(TASK) Word for word, restate the entries below and exclude every image.

(Dataset entries)
◇ ◇ ◇ ◇ ◇
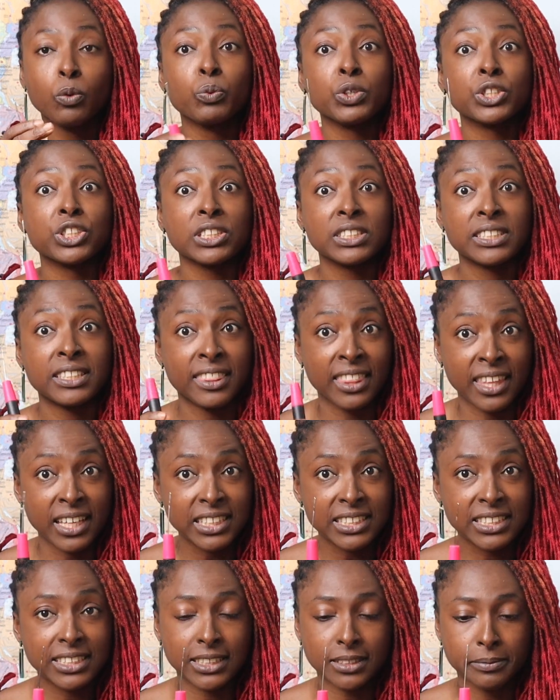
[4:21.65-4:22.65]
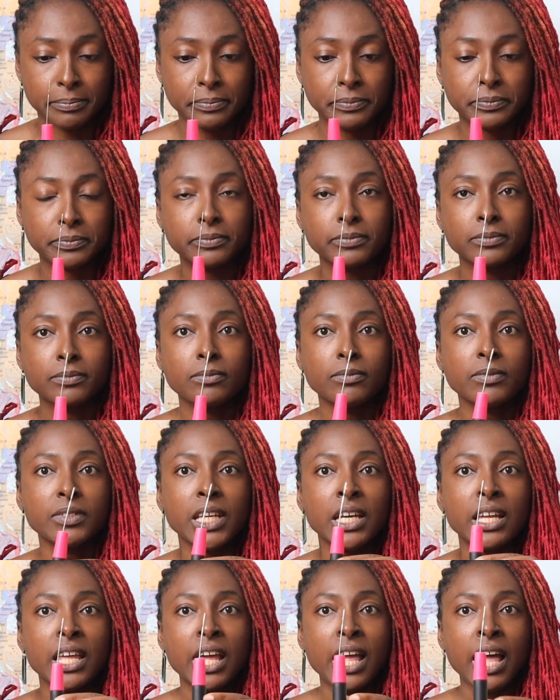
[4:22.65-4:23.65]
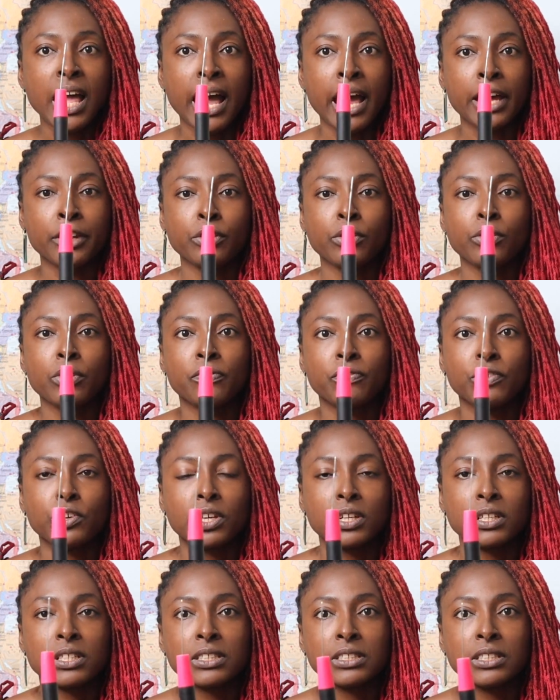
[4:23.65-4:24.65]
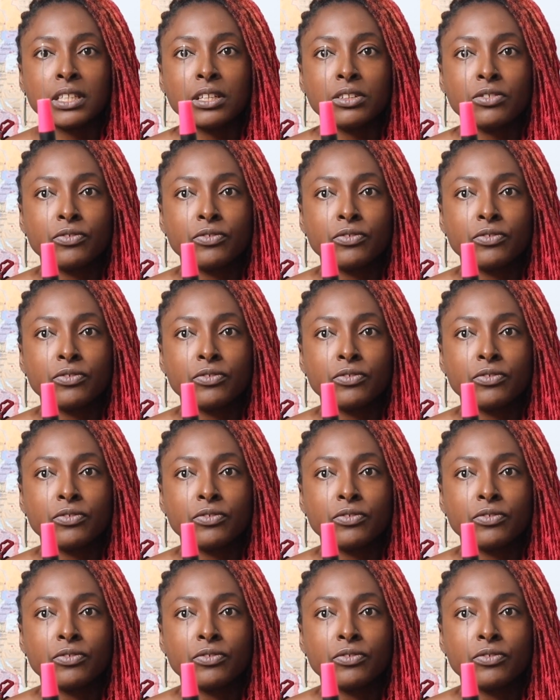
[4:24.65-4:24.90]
which is this. I don't know if you can see it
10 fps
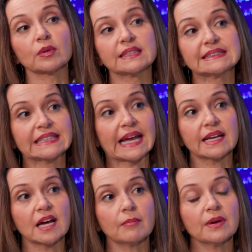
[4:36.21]
really
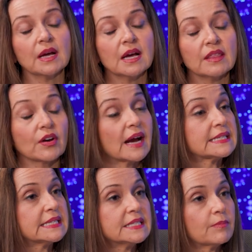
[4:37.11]
stand up their
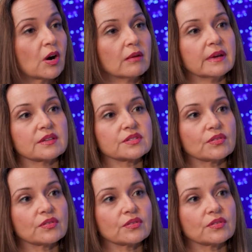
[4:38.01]
IT department.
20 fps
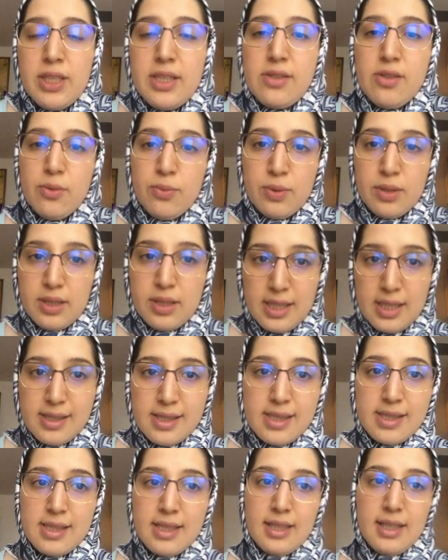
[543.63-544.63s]
So this
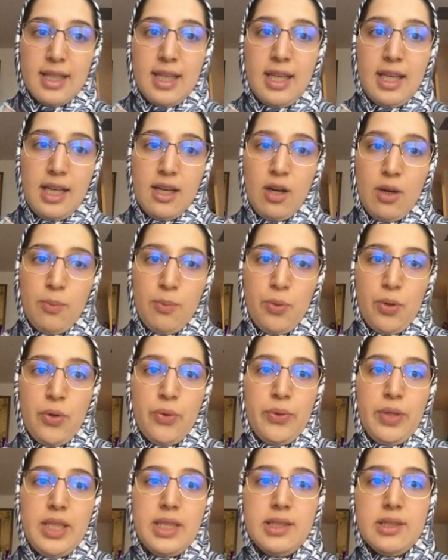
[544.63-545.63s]
is a key
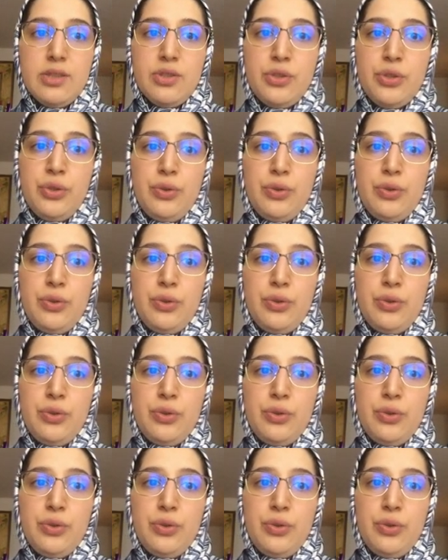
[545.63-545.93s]
component to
◇ ◇ ◇ ◇ ◇
(ANSWER AREA)
[4:21.65-4:22.65]
[4:22.65-4:23.65]
[4:23.65-4:24.65]
[4:24.65-4:24.90]
which is this. I don't know if you can see it
10 fps
[4:36.21]
really
[4:37.11]
stand up their
[4:38.01]
IT department.
20 fps
[543.63-544.63s]
So this
[544.63-545.63s]
is a key
[545.63-545.93s]
component to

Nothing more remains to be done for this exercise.